Supplied data START

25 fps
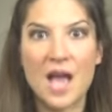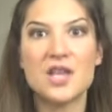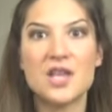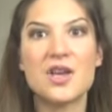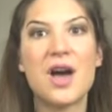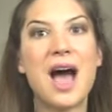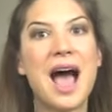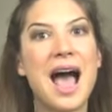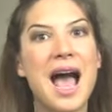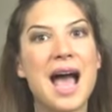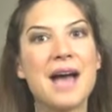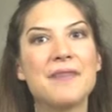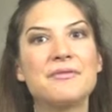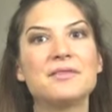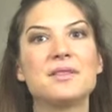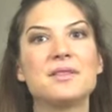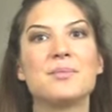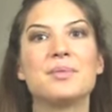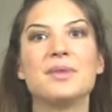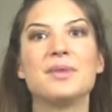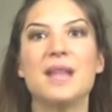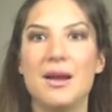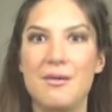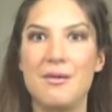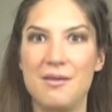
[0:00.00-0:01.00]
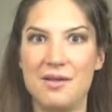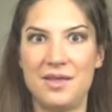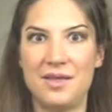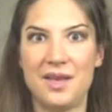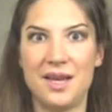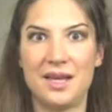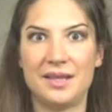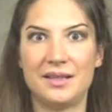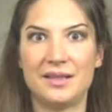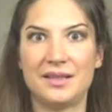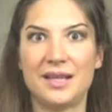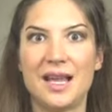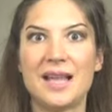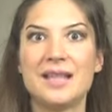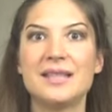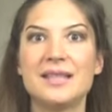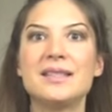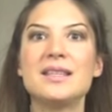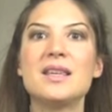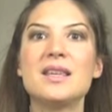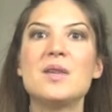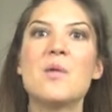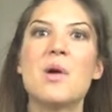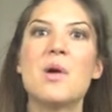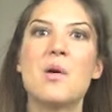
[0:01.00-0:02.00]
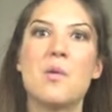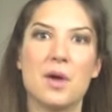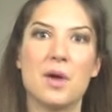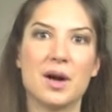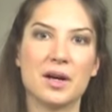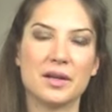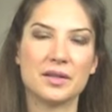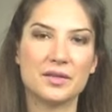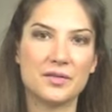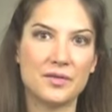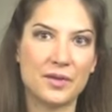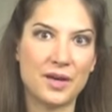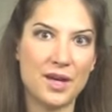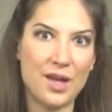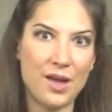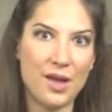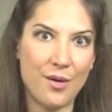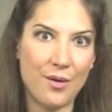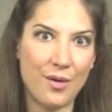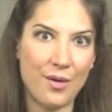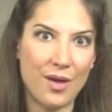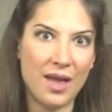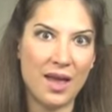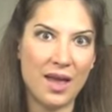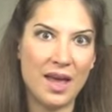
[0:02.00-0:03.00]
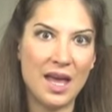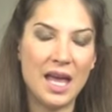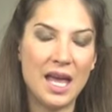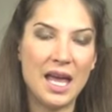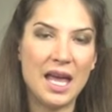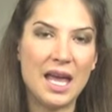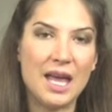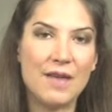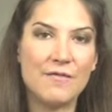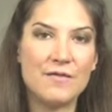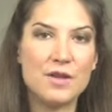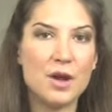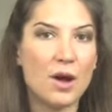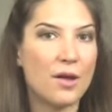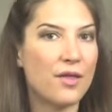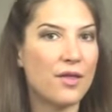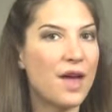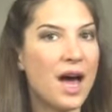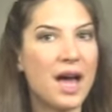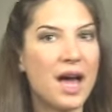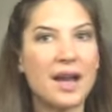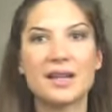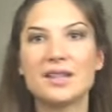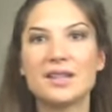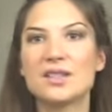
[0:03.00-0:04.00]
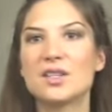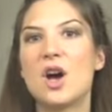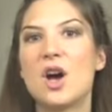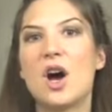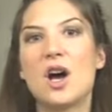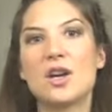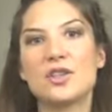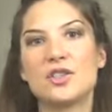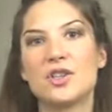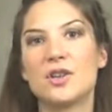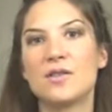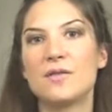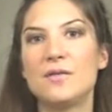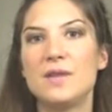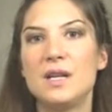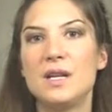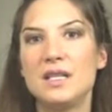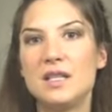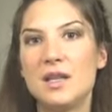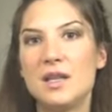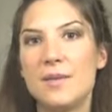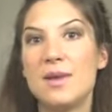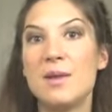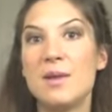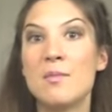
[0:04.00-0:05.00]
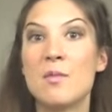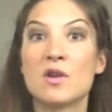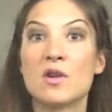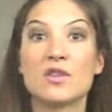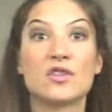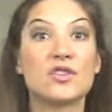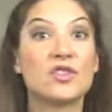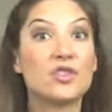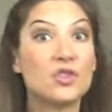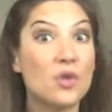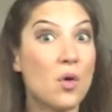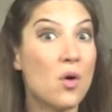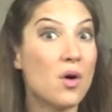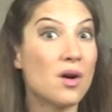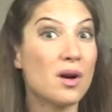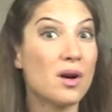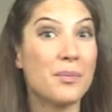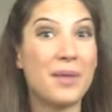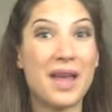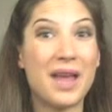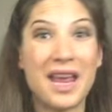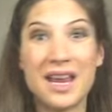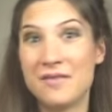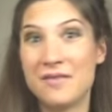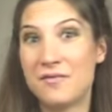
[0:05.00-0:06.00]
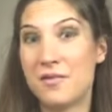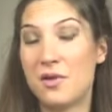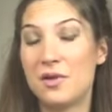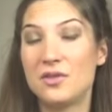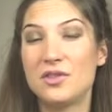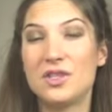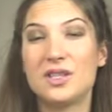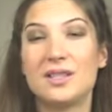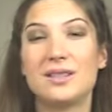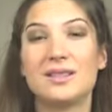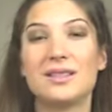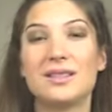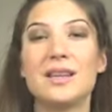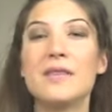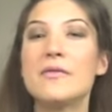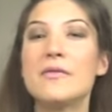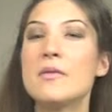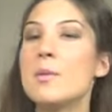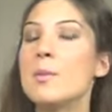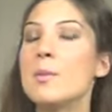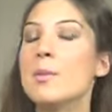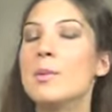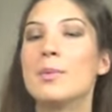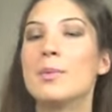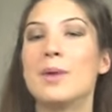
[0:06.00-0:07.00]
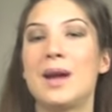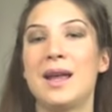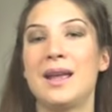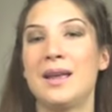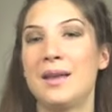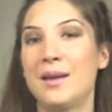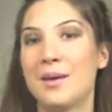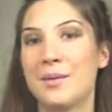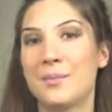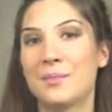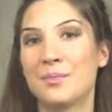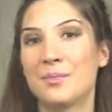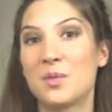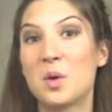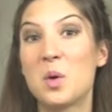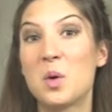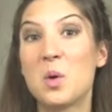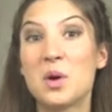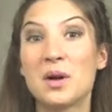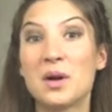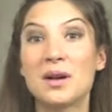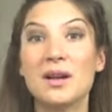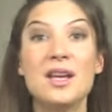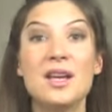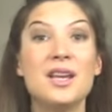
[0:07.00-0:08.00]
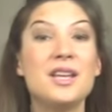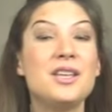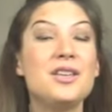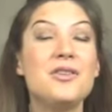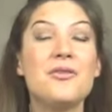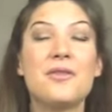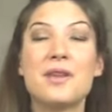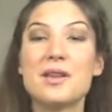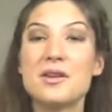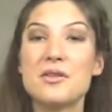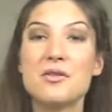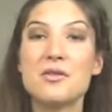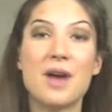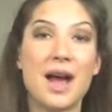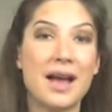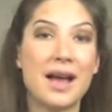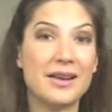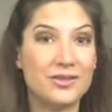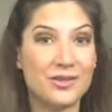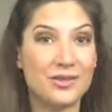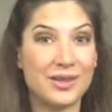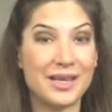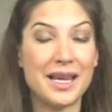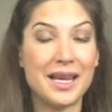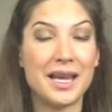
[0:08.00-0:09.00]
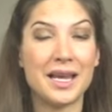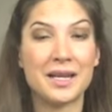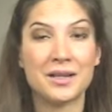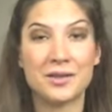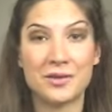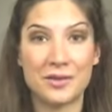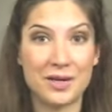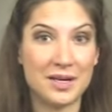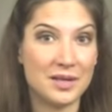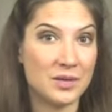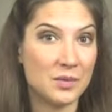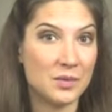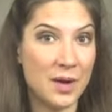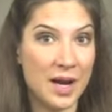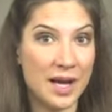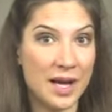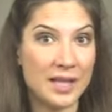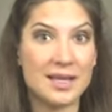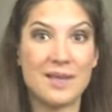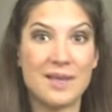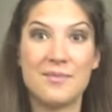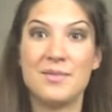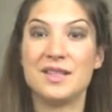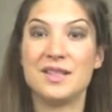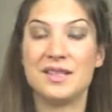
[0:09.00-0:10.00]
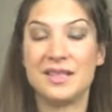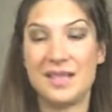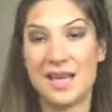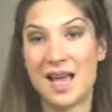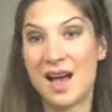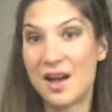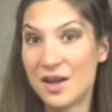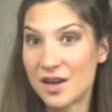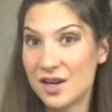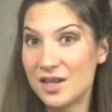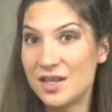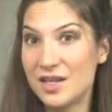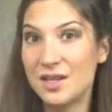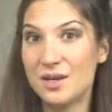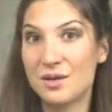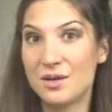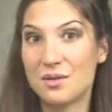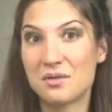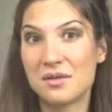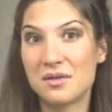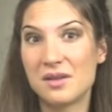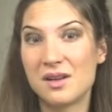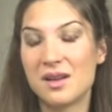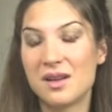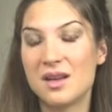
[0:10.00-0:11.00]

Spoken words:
You'll have to play with this and see what works for you. If the orthotics cause your feet to be more sore or painful, just give them a break. Or you can gradually increase wearing them and see how you do.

Supplied data END

Problem: Write out all the records exactly, omitting the images.

Reply to the task:
25 fps
[0:00.00-0:01.00]
[0:01.00-0:02.00]
[0:02.00-0:03.00]
[0:03.00-0:04.00]
[0:04.00-0:05.00]
[0:05.00-0:06.00]
[0:06.00-0:07.00]
[0:07.00-0:08.00]
[0:08.00-0:09.00]
[0:09.00-0:10.00]
[0:10.00-0:11.00]

Spoken words:
You'll have to play with this and see what works for you. If the orthotics cause your feet to be more sore or painful, just give them a break. Or you can gradually increase wearing them and see how you do.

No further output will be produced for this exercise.